In Solar we see ideals, purpose and ambition fall inexorably into dissolution. Beard, much like the world around him, is neither capable of identifying or addressing the problems that beset him, nor of relating to other people. Both problems stem from his solipsistic pursuit of immediate pleasure, a drive that damages those around him and ultimately himself. In this way, Beard’s insulated personal world and his repeated surrender to short-term desires are apt reminders of the irrational economic system that causes environmental destruction, while the communications failures that afflict the novel’s interpersonal relationships pithily express the incapacity of the political process to bring it under control.
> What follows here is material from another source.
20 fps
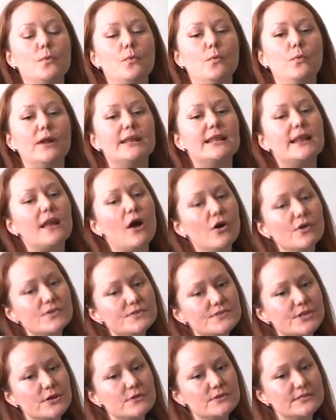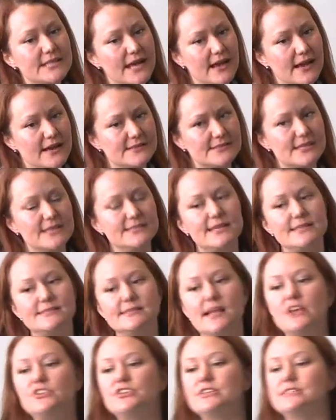What it also does, it's
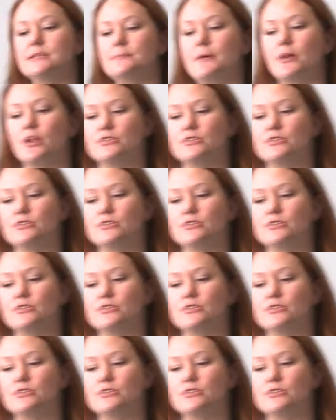not just about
Fittingly, the novel rarely assumes any telling narrative voice, nor does it seek to explore the thoughts and motivations of anyone but Beard. But this is more claustrophobic than it is effective, and the novel, for all the resemblances to the everyday, retains an element of unreality. As long as we are closeted within the life and mind of a single man, we cannot know the world in which he moves. There are efforts to make him real, as McEwan attempts to situate his hero within a wider social sphere through references to absent friends or stilted comic incidents. But neither Beard’s extra-narrative life nor the unsuccessful efforts at humour succeed in deepening the characterisation. Beard, without connections to the world around him, cannot fully chart its crisis.

Dara McHugh is a Dublin-based writer and freelance journalist.